Exercise goal: Copy out the data below as written; omit any images.

Available data:

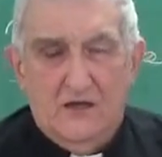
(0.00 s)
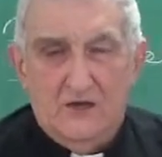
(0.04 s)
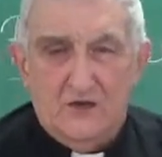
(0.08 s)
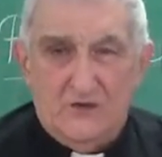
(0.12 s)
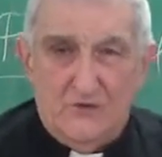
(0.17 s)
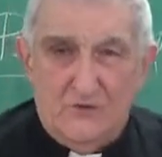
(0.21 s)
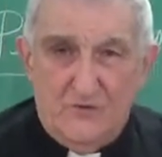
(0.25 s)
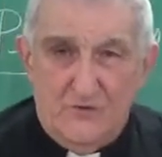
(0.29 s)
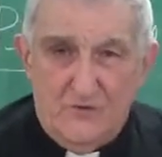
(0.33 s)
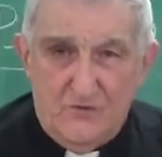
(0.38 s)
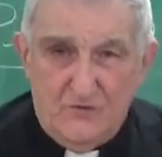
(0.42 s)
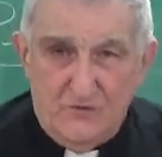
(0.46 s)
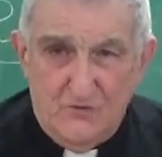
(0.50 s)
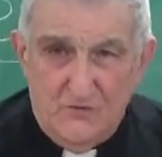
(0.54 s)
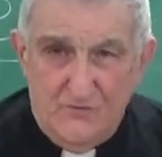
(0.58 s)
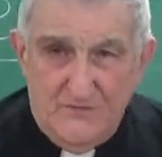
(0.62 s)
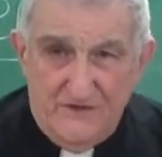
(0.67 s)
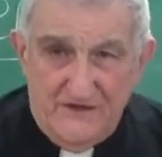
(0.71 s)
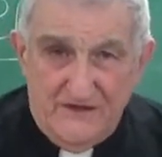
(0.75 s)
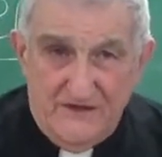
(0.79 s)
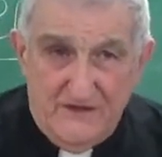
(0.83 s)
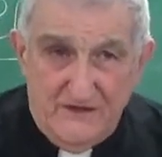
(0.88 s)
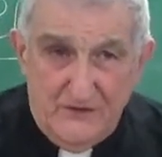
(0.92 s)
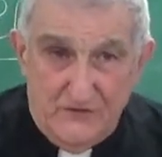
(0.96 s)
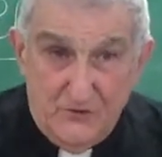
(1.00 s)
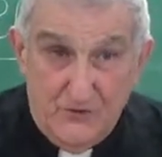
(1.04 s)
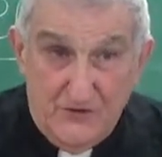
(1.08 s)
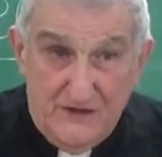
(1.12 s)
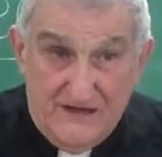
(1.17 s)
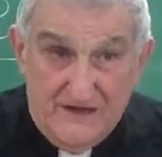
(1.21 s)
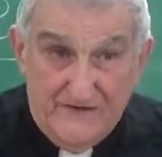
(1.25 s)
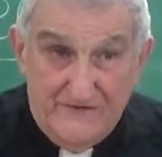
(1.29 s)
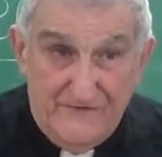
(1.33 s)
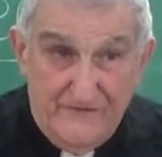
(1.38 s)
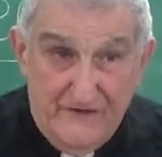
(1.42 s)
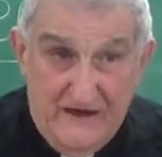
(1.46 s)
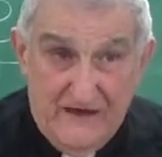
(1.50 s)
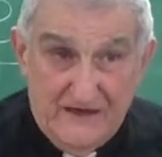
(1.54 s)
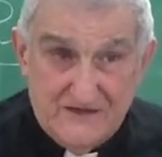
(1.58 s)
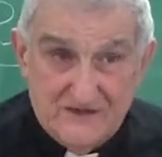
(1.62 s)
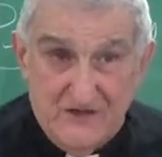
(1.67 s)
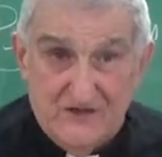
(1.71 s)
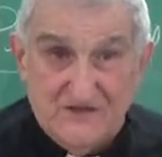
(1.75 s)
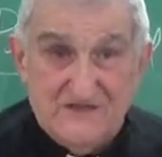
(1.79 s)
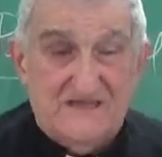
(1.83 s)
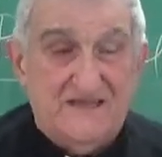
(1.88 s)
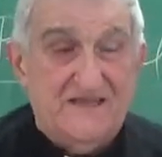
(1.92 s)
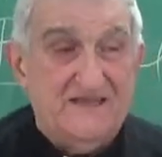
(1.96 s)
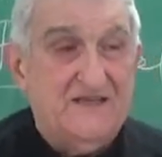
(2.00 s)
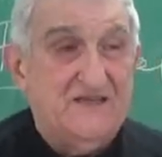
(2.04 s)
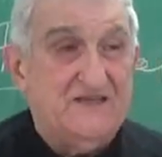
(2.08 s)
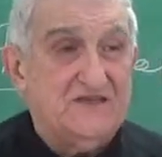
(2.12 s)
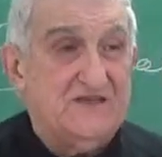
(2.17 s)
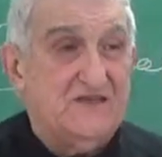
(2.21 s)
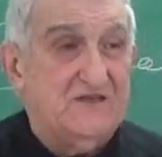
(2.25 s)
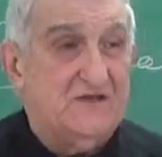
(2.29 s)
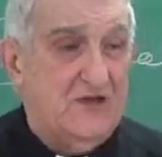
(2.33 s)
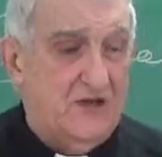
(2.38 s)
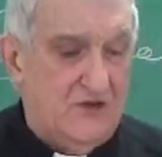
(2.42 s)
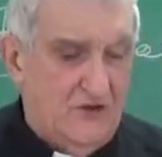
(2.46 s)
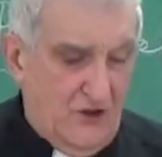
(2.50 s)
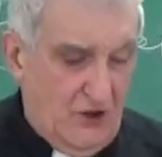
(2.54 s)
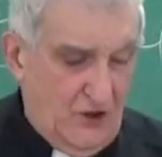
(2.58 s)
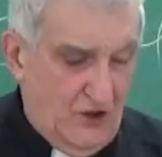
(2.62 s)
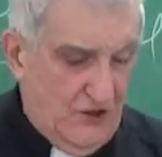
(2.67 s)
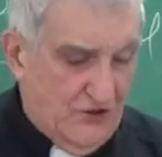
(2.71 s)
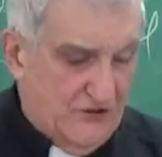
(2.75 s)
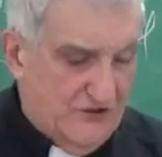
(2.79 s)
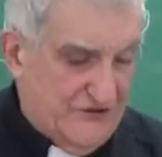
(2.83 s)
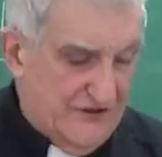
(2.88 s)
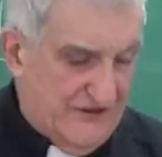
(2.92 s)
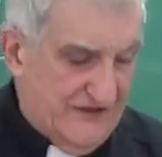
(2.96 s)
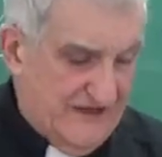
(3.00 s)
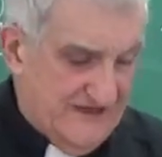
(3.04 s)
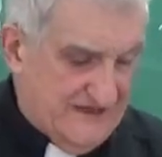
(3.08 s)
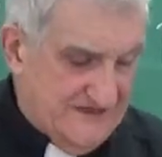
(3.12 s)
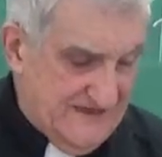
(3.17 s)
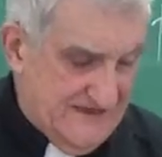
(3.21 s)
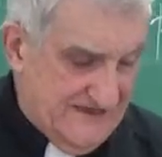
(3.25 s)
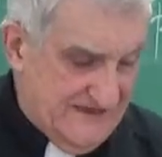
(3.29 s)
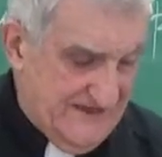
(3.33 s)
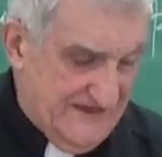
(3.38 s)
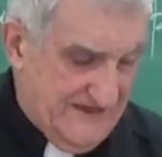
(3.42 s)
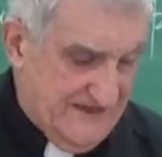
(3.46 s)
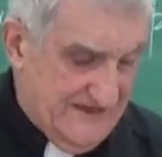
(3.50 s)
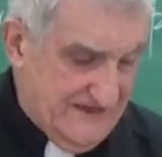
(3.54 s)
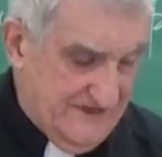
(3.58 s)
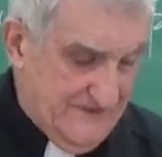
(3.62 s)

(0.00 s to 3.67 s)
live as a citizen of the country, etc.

Solution to this exercise:
(0.00 s)
(0.04 s)
(0.08 s)
(0.12 s)
(0.17 s)
(0.21 s)
(0.25 s)
(0.29 s)
(0.33 s)
(0.38 s)
(0.42 s)
(0.46 s)
(0.50 s)
(0.54 s)
(0.58 s)
(0.62 s)
(0.67 s)
(0.71 s)
(0.75 s)
(0.79 s)
(0.83 s)
(0.88 s)
(0.92 s)
(0.96 s)
(1.00 s)
(1.04 s)
(1.08 s)
(1.12 s)
(1.17 s)
(1.21 s)
(1.25 s)
(1.29 s)
(1.33 s)
(1.38 s)
(1.42 s)
(1.46 s)
(1.50 s)
(1.54 s)
(1.58 s)
(1.62 s)
(1.67 s)
(1.71 s)
(1.75 s)
(1.79 s)
(1.83 s)
(1.88 s)
(1.92 s)
(1.96 s)
(2.00 s)
(2.04 s)
(2.08 s)
(2.12 s)
(2.17 s)
(2.21 s)
(2.25 s)
(2.29 s)
(2.33 s)
(2.38 s)
(2.42 s)
(2.46 s)
(2.50 s)
(2.54 s)
(2.58 s)
(2.62 s)
(2.67 s)
(2.71 s)
(2.75 s)
(2.79 s)
(2.83 s)
(2.88 s)
(2.92 s)
(2.96 s)
(3.00 s)
(3.04 s)
(3.08 s)
(3.12 s)
(3.17 s)
(3.21 s)
(3.25 s)
(3.29 s)
(3.33 s)
(3.38 s)
(3.42 s)
(3.46 s)
(3.50 s)
(3.54 s)
(3.58 s)
(3.62 s)

(0.00 s to 3.67 s)
live as a citizen of the country, etc.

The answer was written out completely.